→ **PROBLEM TO SOLVE**:
Look through the data below and, wherever a line carries the word "video", please copy that line.

Stored data entries:
---*---

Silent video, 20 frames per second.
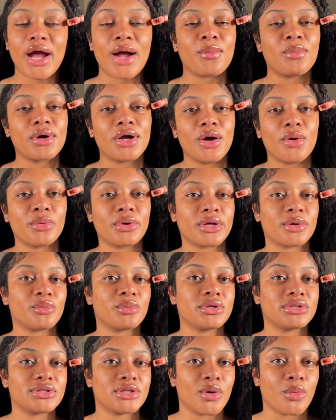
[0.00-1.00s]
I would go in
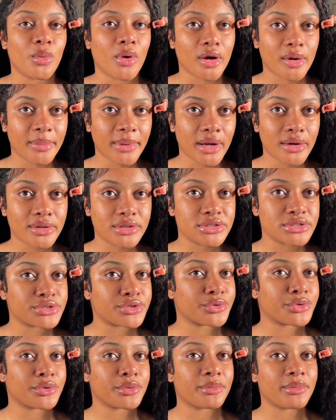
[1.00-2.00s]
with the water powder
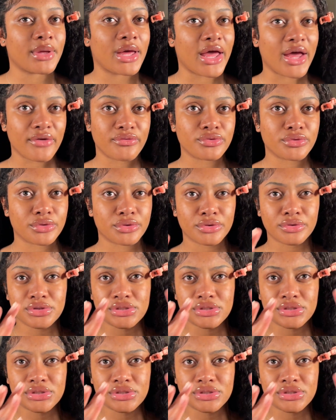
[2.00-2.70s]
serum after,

---*---

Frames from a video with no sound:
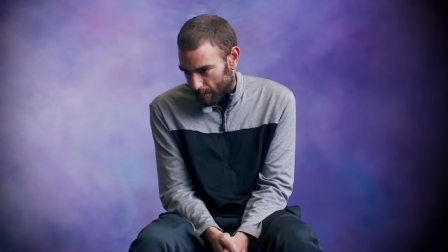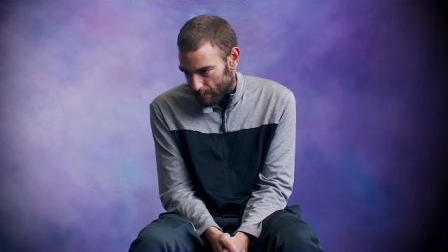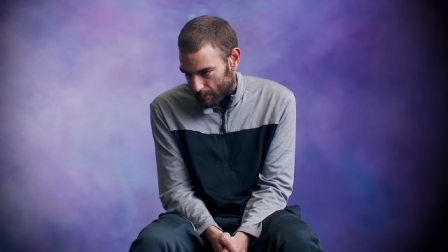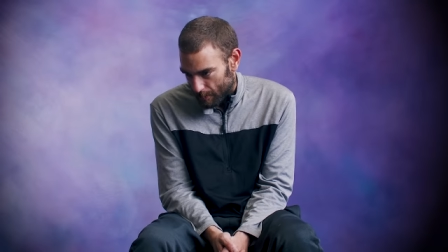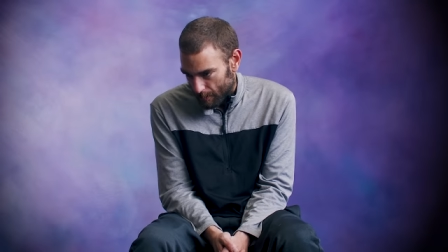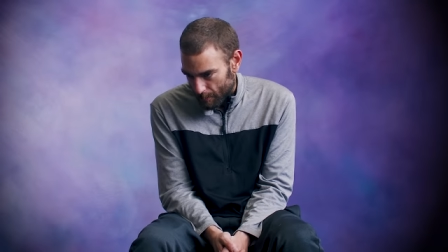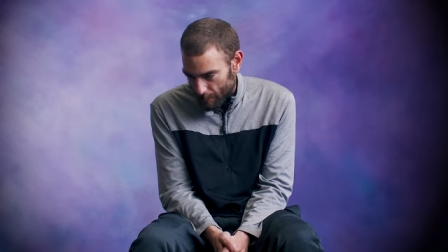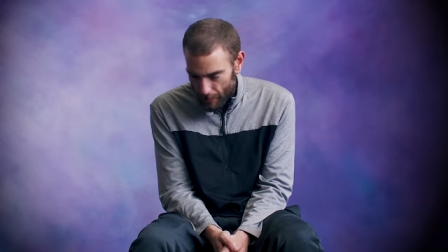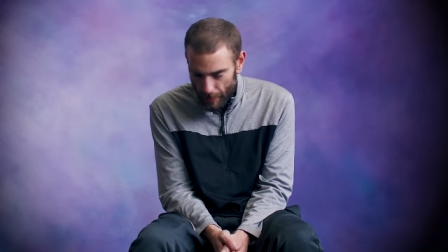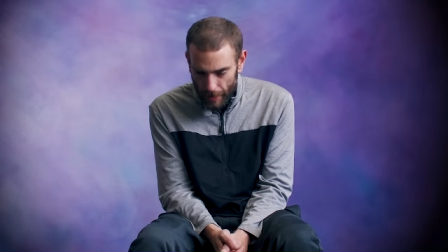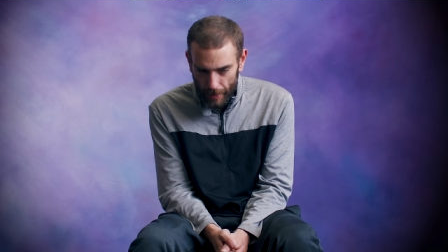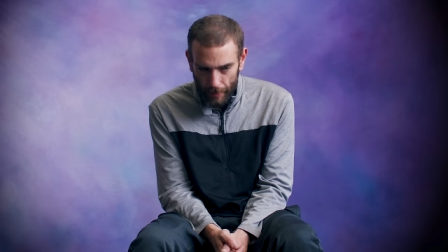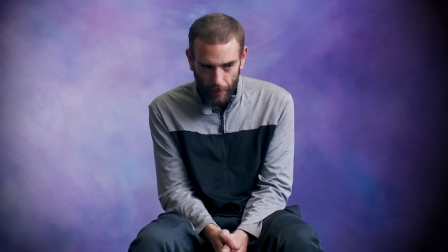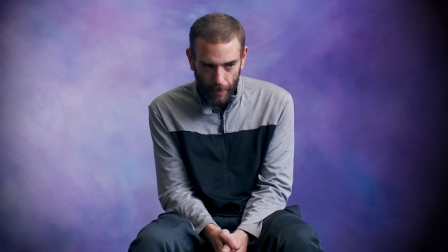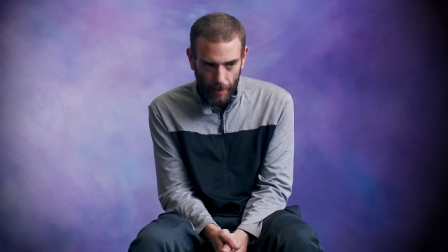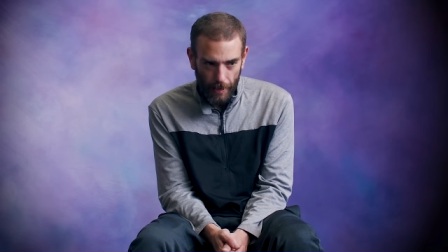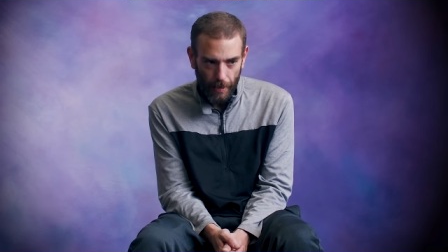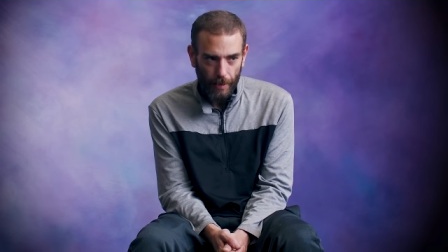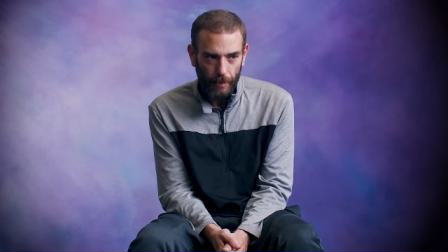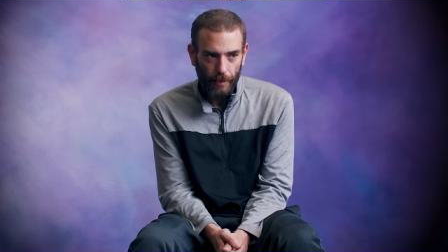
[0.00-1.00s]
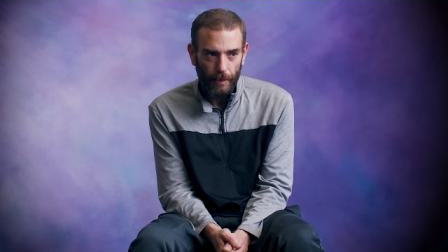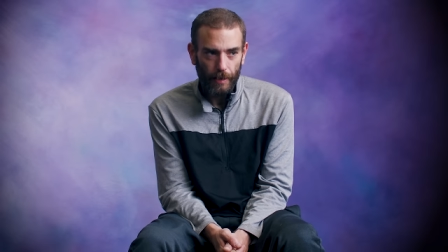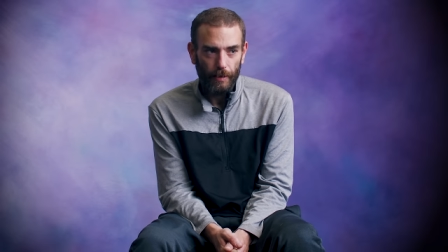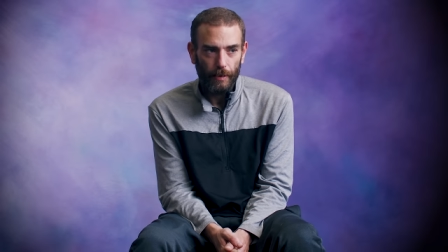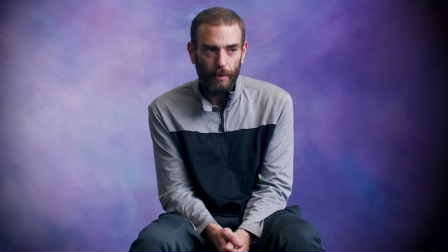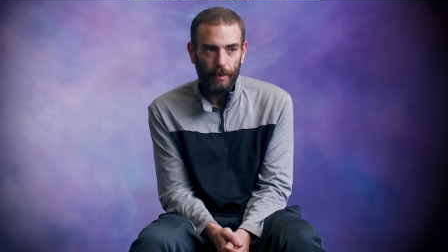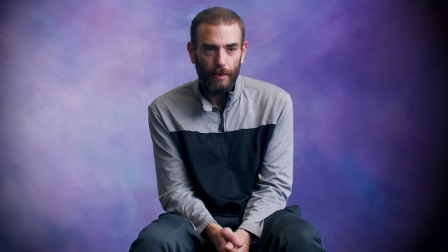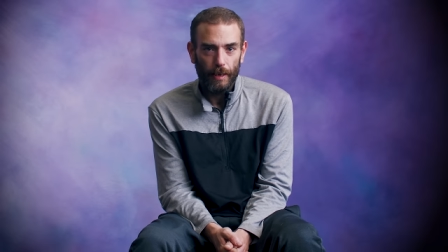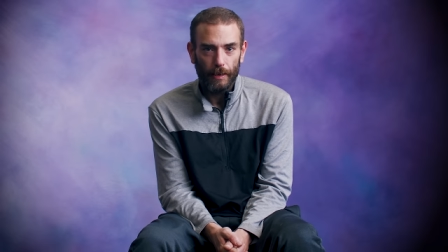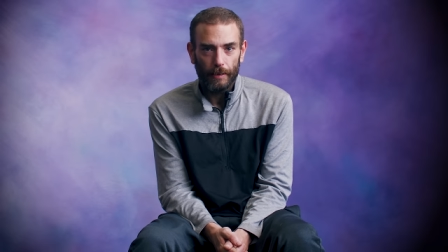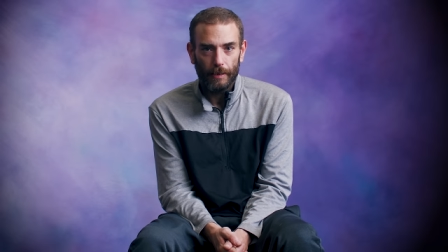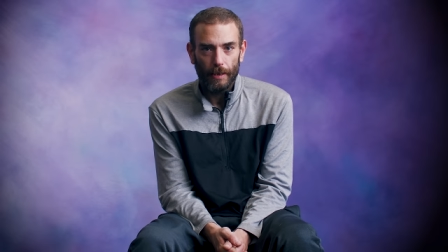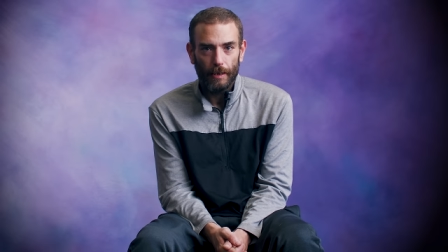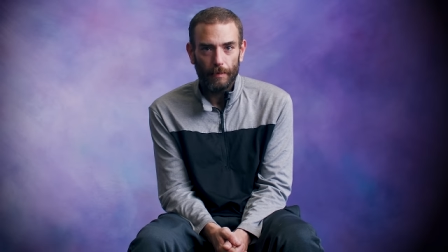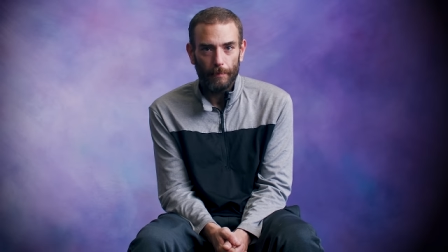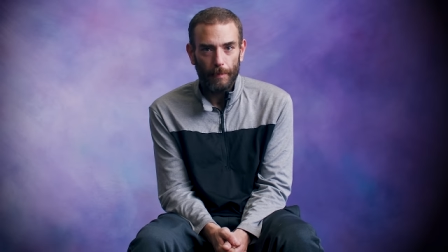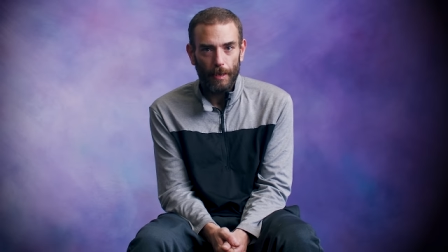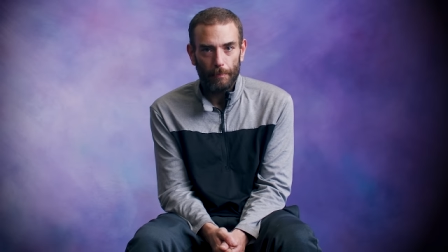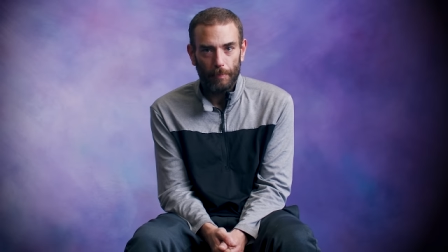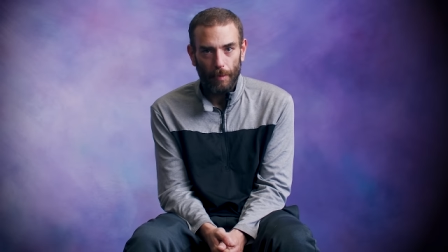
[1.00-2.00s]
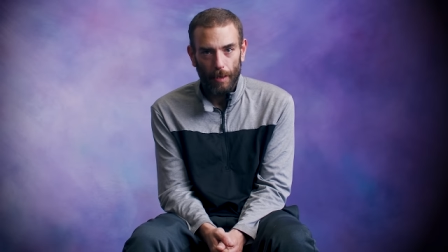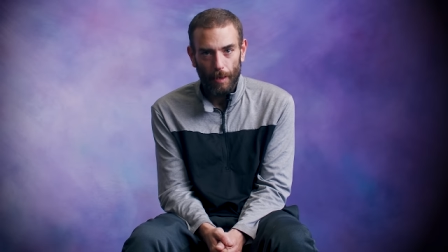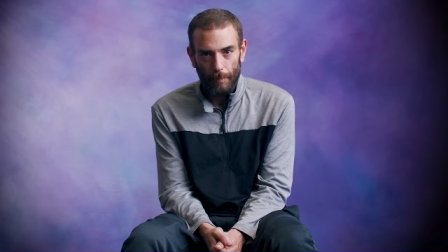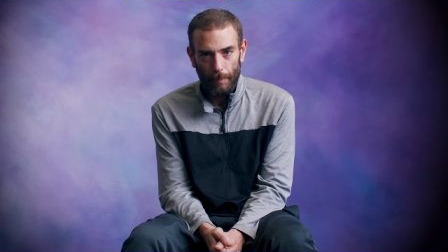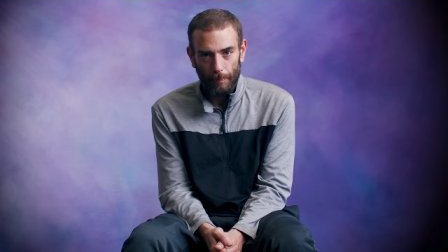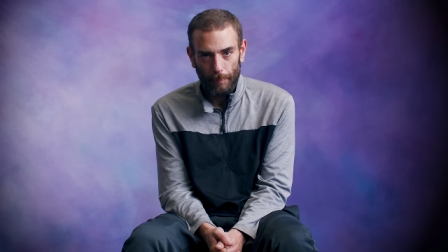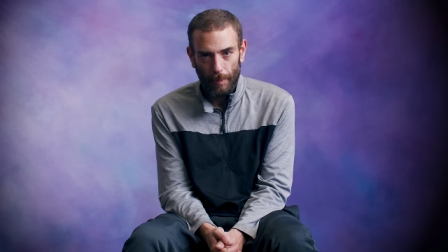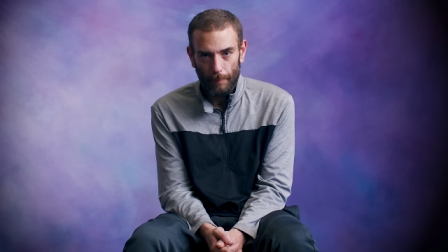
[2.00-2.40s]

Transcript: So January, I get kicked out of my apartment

---*---

→ **ANSWER BOX**:
Silent video, 20 frames per second.
Frames from a video with no sound:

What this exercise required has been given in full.